Prideaux – who is also U.S. Editor – told the Press Gazette that the move toward subscriptions had been under consideration since last year but it was eased by changes at Apple Podcasts that made it easier for link their subscriptions from outside content providers. He predicts more publishers will do the same, saying “logic” will convince them not to cannibalize their subscription businesses by offering content on podcast for free.

The new service costs $5 per month or $50 per year, and customers subscribing between now and launch will receive 50% off an annual subscription. Subscribers to The Economist will get all of the benefits of Economist Podcasts+ at no additional cost. Subscribers will not be able to sidestep all ads, however. The Economist is still featuring sponsor messages at the start of an episode.

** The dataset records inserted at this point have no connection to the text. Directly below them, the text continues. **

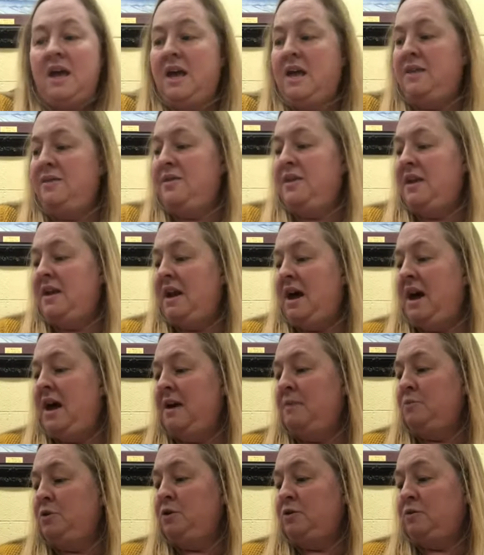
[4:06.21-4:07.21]
And then
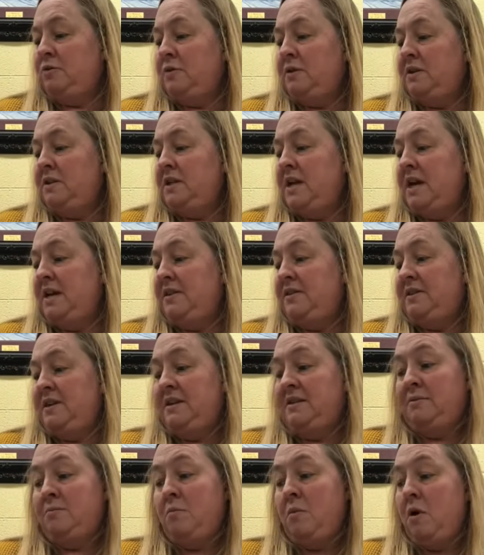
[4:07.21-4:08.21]
I'm just going to take
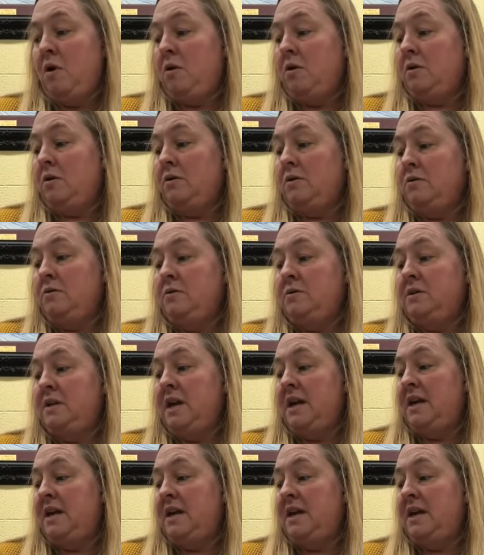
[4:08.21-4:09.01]
these markers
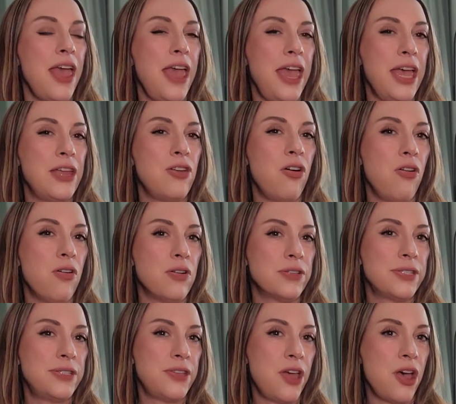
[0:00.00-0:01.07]
and
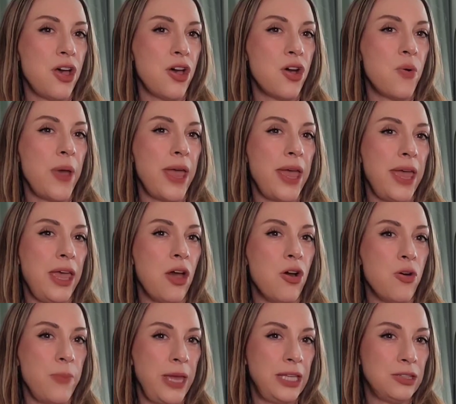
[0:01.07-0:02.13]
also a
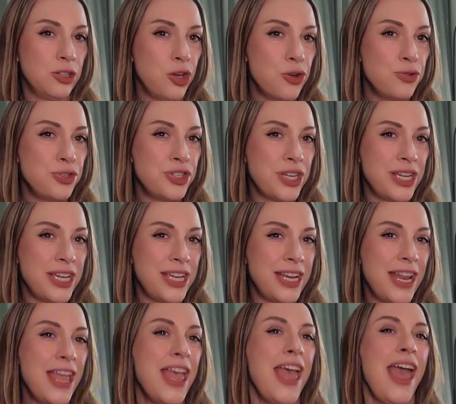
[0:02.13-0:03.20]
homemade
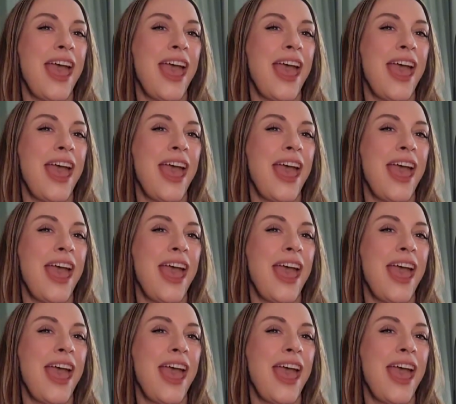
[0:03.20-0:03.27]
lotion.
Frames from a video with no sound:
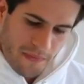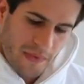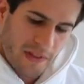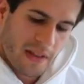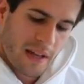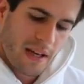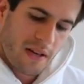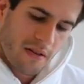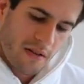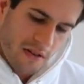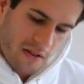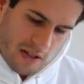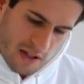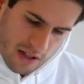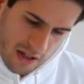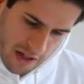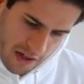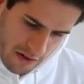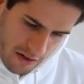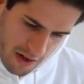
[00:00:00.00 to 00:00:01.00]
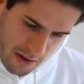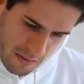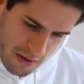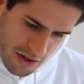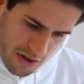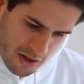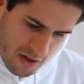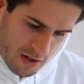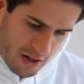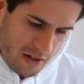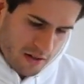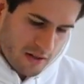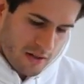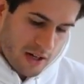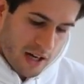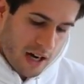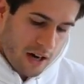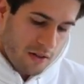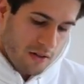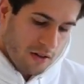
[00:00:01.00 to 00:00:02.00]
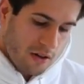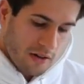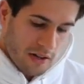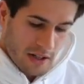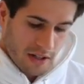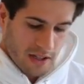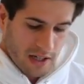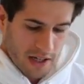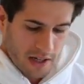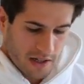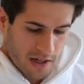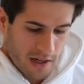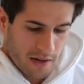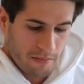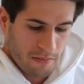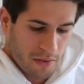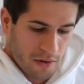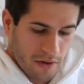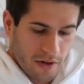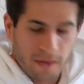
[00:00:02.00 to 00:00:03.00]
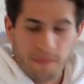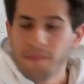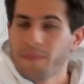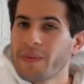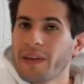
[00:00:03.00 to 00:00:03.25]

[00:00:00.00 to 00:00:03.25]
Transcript: then you need to click your image, and look at how long it takes to import.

The rise of a paywall comes as The Economist launches a new Saturday edition of its morning news show called The Weekend Intelligence. The weekend version will also be hosted by weekday hosts Ore Ogunbiyi and Jason Palmer. It will feature narrative storytelling and deeper reporting from The Economist’s writers around the world.

It is also launching a new limited-runs series on management called Boss Class. In it, host Andrew Palmer will bring the wry sensibility of the magazine’s popular Bartleby newspaper management column as he takes on the future of management with CEOs, anthropologists and experts on everything from hiring to hybrid work.

The Press Gazette reports that The Economist’s podcast team includes more than two dozen people, making up one in ten of its editorial employees.